Je n’étais pas certaine de compréhendre les enjeux mais je m’y connaissais en volailles et la référence aux pigeonnes me parlaient.

– Mon Mari le duc d’York hésite entre les deux religions pour des raisons stratégiques, d’autant qu’il est le prétendant au trône si jamais le roi Charles II disparaît. Mon mari a un secrétaire, Coleman, qui ne veut point être appelé confesseur comme on le dirait dans le monde catholique. C’est un protestant proche des puritains. Ce conseiller, Coleman, est influencé par un professeur d’Oxford nommé Baldwin qui a été le premier, comme vous le savez, à vouloir porter un culte au Cabazor, le cœur inversé de J,ésus. Dans son esprit, il ne s’agit pas du cœur au sens charnel mais de l’amour de tous les hommes au sens abstrait, un amour-charité plutôt qu’un amour-passion. Je n’ai aucune confiance dans ce Coleman. Il est hautain, faussement sympathique, tordu.

J’étais un peu perdu avec ces distinctions. Mais comme j’étais en confiance, je demandais :

– Mais qu’est-ce qu’il y a d’actuellement nouveau avec le Cabazor ?

– Ce qui est nouveau est d’en faire une dévotion, c’est-à-dire un rite provenant de la base des croyants. Avant, il s’agissait d’une façon de parler des mystiques. Là il s’agit de la foi individuelle, sensuelle et émotionnelle de chaque croyant, du plus simple au plus érudit. C’est pourquoi d’ailleurs le Cabazor représente un cœur à l’envers : il part du bas, bottom up, comme on dit ici, même s’il paraît que cela sonne un peu grossier comme expression pour un anglais. A cette heure, cela devient le fil rouge des messes de Monsieur la Colombière dans la chapelle de la Reine, Sommerset House. C’est une foi régénérée.

– Comment cela ?

– Par avant on croyait aux reliques des saints, par exemple à l’abbaye de Saint-Orsan, d’où vous provenez vous conservez le cœur de Robert de Moussé, le fondateur de l’ordre des Fondevides. Vous priez son cœur comme si le saint était encore là. Or, on sait bien qu’il n’est plus là. On n’a plus besoin aujourd’hui de ces reliques, d’autant qu’il y a eu des abus et des escroqueries que les protestants ont eu raison de dénoncer. Baldwin a voulu opposer à la culture des reliques un culte du cœur de Jésus sans relique, le culte du Cabazor. Le problème est que son rationalisme est mâtinée de nationalisme, il veut en profiter pour maintenir l’Angleterre indépendante et détachée de la papauté.

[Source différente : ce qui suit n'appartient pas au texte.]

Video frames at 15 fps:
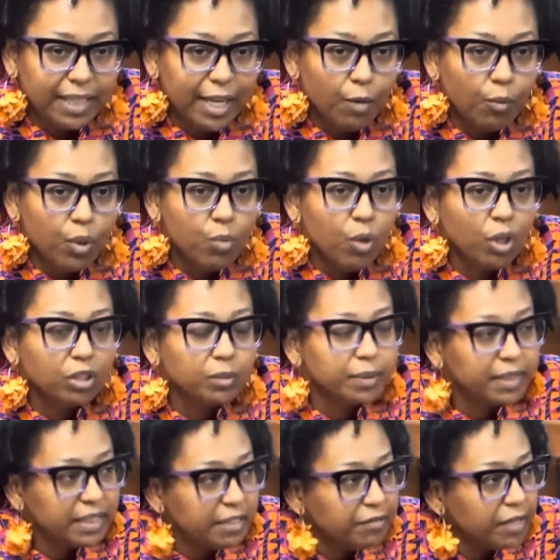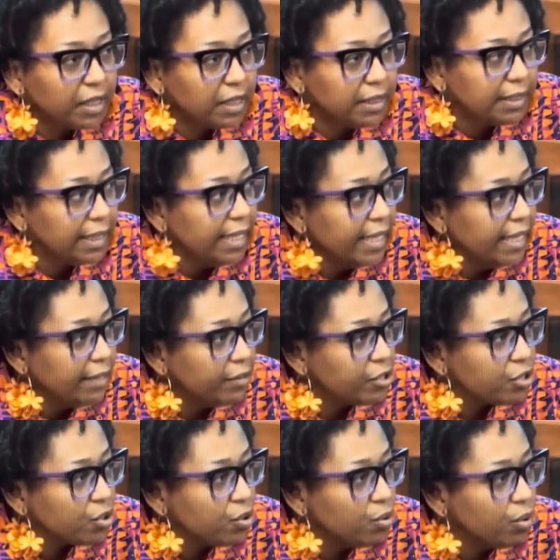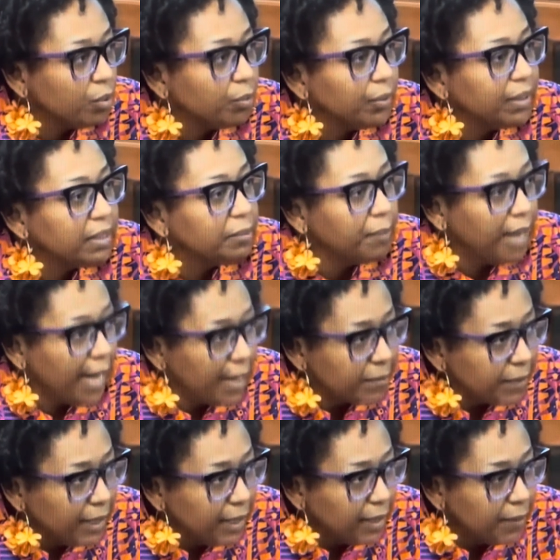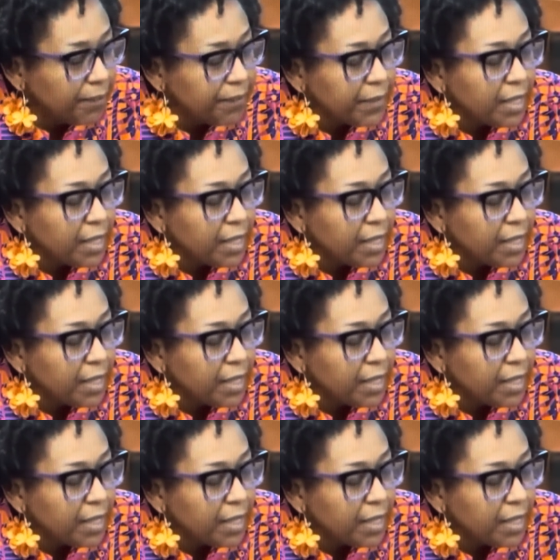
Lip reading: and we work specifically to end the school-to-prison pipeline.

– Je comprends un peu mieux, n’est-ce point justement ce que propose Jean Eudes avec le culte du Cabazor de J,ésus et de M;arie ? Pourquoi mettre en avant Marie-Rose Froy de Bouillon ?

– Jean Eudes s’est fourvoyé avec une guérisseuse, Marie of the Valley, une irlandaise passablement païenne. C’est une sorte de sorcière. Elle soigne tout en utilisant une médaille croisant les deux cœurs de M;arie et J,ésus à l’envers comme des spirales celtiques. C’est autant de la superstition que les reliques. Tôt ou tard les protestants feront des critiques à ce culte, ce qui ruinera à nouveau la religion catholique.

Je n’étais pas certaine de tout comprendre. Je songeais que protestants et catholiques pouvaient bien avoir des cultes différents du Cabazor. Je pensais que mon rôle était terminé puisque j’avais rapporté tout ce que je savais sur cette Marie-Rose Froy de Bouillon. C’était avant que j’assiste au procès du sieur Hobbes.